The resumption of commercial service has prompted opposition from some local groups, including the Palomar Airport Action Network and Citizens for a Friendly Airport, which have raised concerns regarding airport use and noise. The city of Carlsbad has asserted that Palomar is a general aviation airport and that opening it up to commercial flights constitutes an expansion.

==Accidents and incidents==
- On January 24, 2006, a Cessna Citation V landing on runway 24 on a flight from Friedman Memorial Airport in Hailey, Idaho, burst into flames after crashing into a self-storage facility adjacent to the airport. All four aboard (two passengers and two crew) were killed; no one on the ground was hurt.
- On April 29, 2007, a Cessna 182 Skylane carrying three people crashed about 1 mi offshore shortly after takeoff at 9:30 a.m.
- On July 3, 2007, a Beechcraft 90 King Air carrying two people crashed after taking off shortly after 6 a.m. in dense fog. The aircraft hit power lines, which caused power outages for local residents and businesses. The two on board died.
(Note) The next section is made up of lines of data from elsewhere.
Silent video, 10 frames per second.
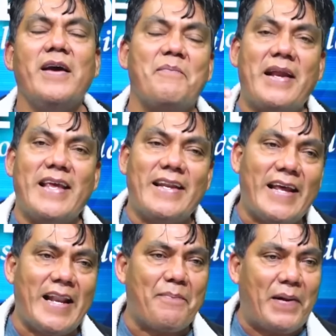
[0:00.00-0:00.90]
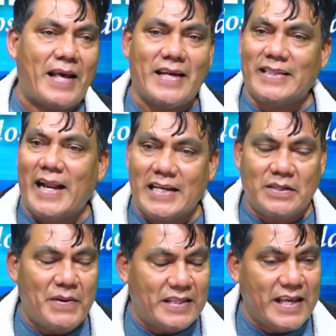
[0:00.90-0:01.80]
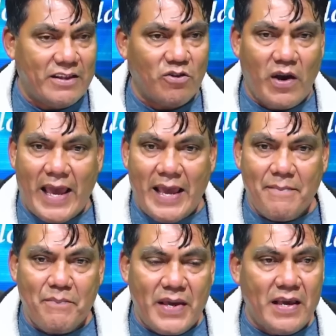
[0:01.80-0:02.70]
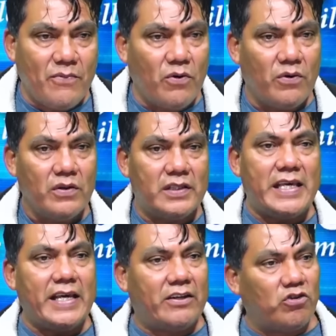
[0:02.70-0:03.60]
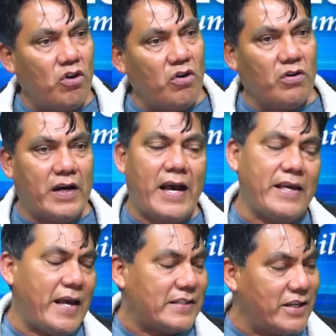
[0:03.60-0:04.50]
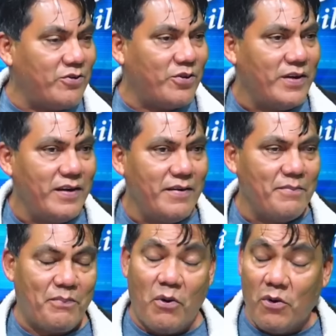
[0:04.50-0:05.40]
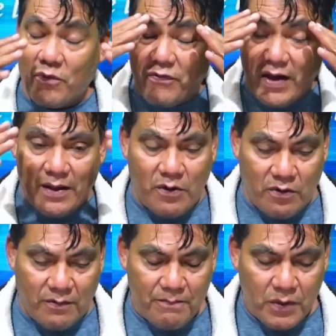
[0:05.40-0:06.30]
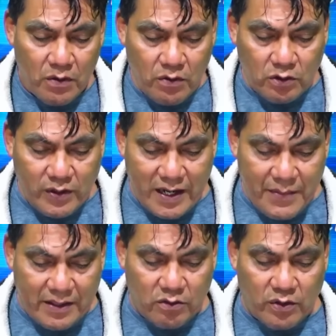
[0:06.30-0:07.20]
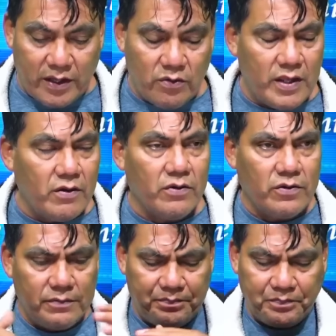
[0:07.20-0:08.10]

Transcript: Marianela Prada transmitiendo en vivo, TikTok, ahí haciendo. Por favor. Otro elemento que yo digo, ¿no?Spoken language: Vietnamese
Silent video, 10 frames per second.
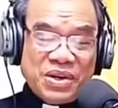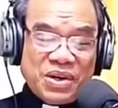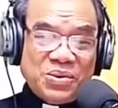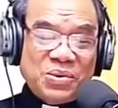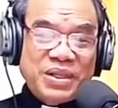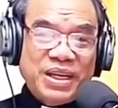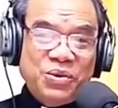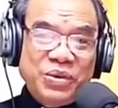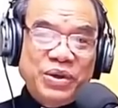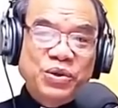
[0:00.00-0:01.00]
cầu thay
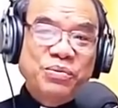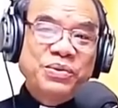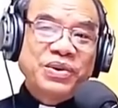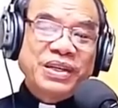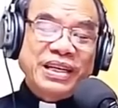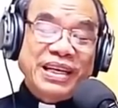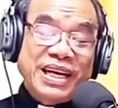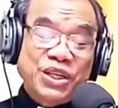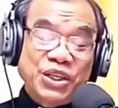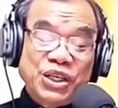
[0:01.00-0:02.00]
nguyện giúp cho người
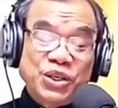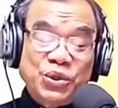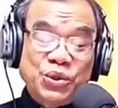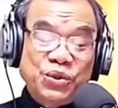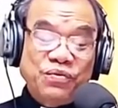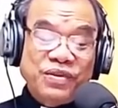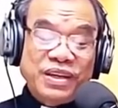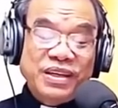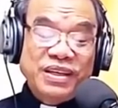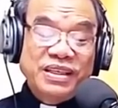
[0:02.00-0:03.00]
khác, trợ giúp và
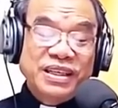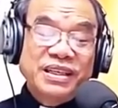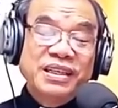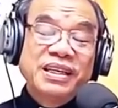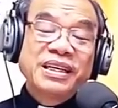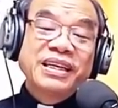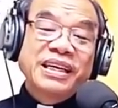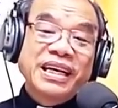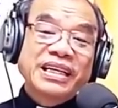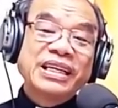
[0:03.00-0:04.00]
hướng dẫn người
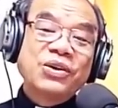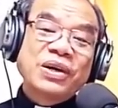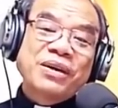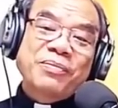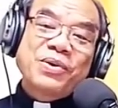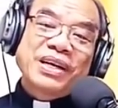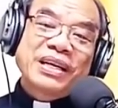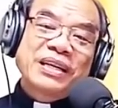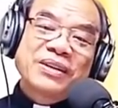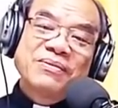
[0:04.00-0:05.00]
khác khi họ gặp khó
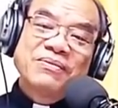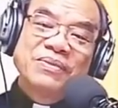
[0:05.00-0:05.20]
khăn không?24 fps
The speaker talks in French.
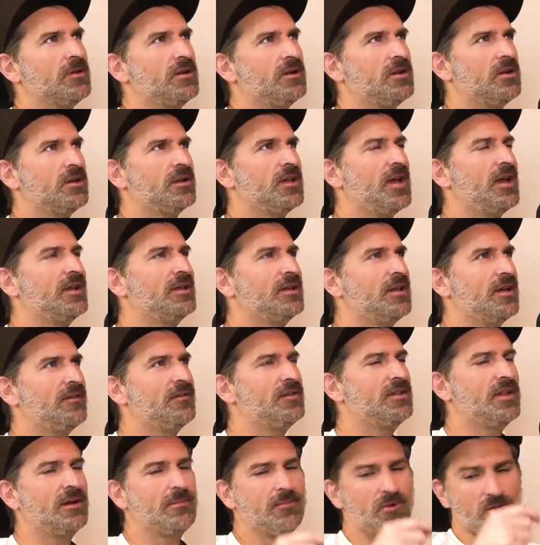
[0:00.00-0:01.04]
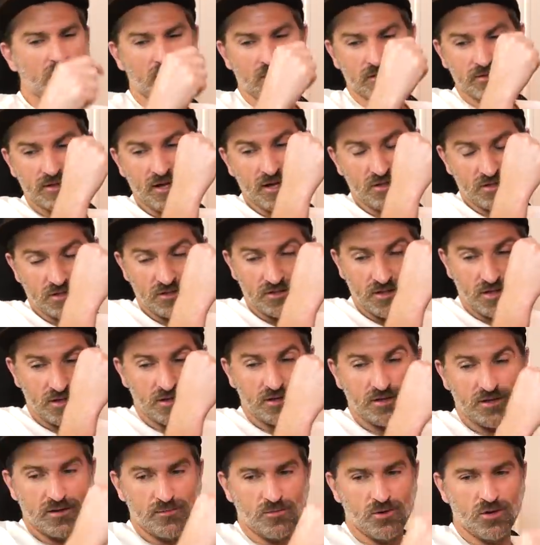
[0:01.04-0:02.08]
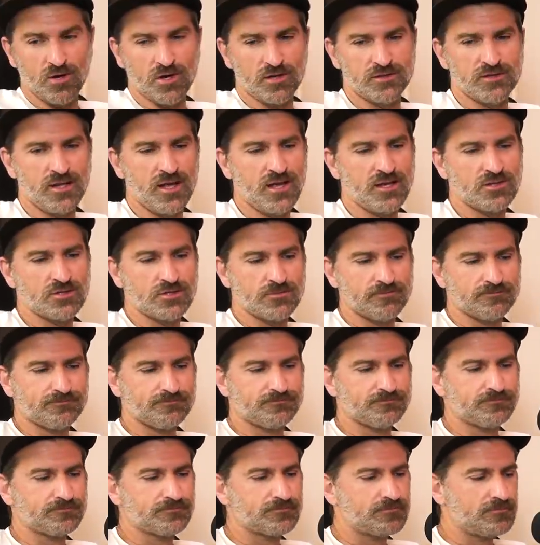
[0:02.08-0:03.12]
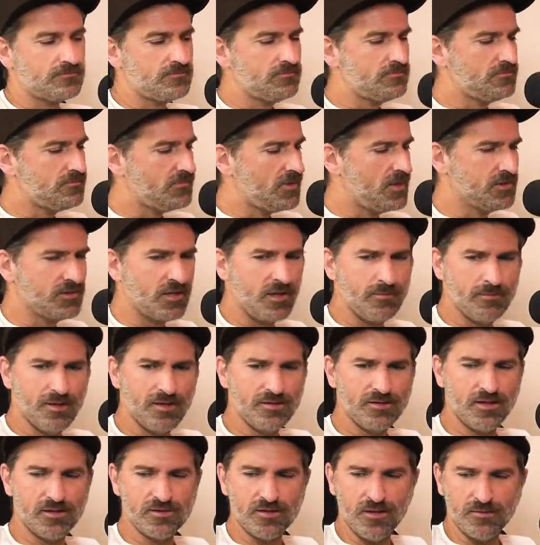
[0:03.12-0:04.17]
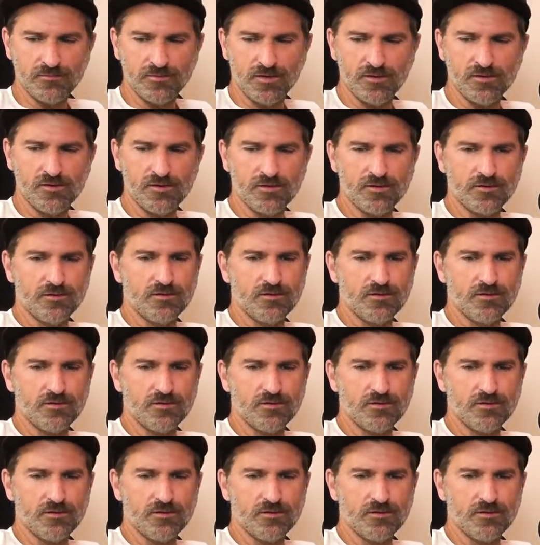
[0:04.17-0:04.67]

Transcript: le, gars qu'il y avait dans mon rodage, qui est encore dans mon rodage. Ouais. Elle est très belle ta table d'ailleurs.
- On September 22, 2008, a Cessna 152 crashed just west of College Boulevard on the extended centerline after departing runway 24. The aircraft had two on board, who were both injured and evacuated by air.
- On September 28, 2008, a Beechcraft Bonanza crashed southeast of the airport after the pilot aborted a landing attempt in fog. The pilot was alone and was killed.
- On November 18, 2015, a Eurocopter AS350 Écureuil helicopter crashed at the airport, killing two people.
- On July 16, 2022, a Socata TB-21 on approach to the airport made a forced landing on a nearby street, striking a car and causing minor injuries to two in the car and two in the aircraft. The cause of the accident is under investigation.
- On April 2, 2025, a Piper Seminole suffered a gear collapse on touchdown and skidded a short distance. There were no casualties.
- On May 14, 2025, a Piper Arrow IV suffered a belly landing after having troubles deploying its landing gear in flight. There were no injuries.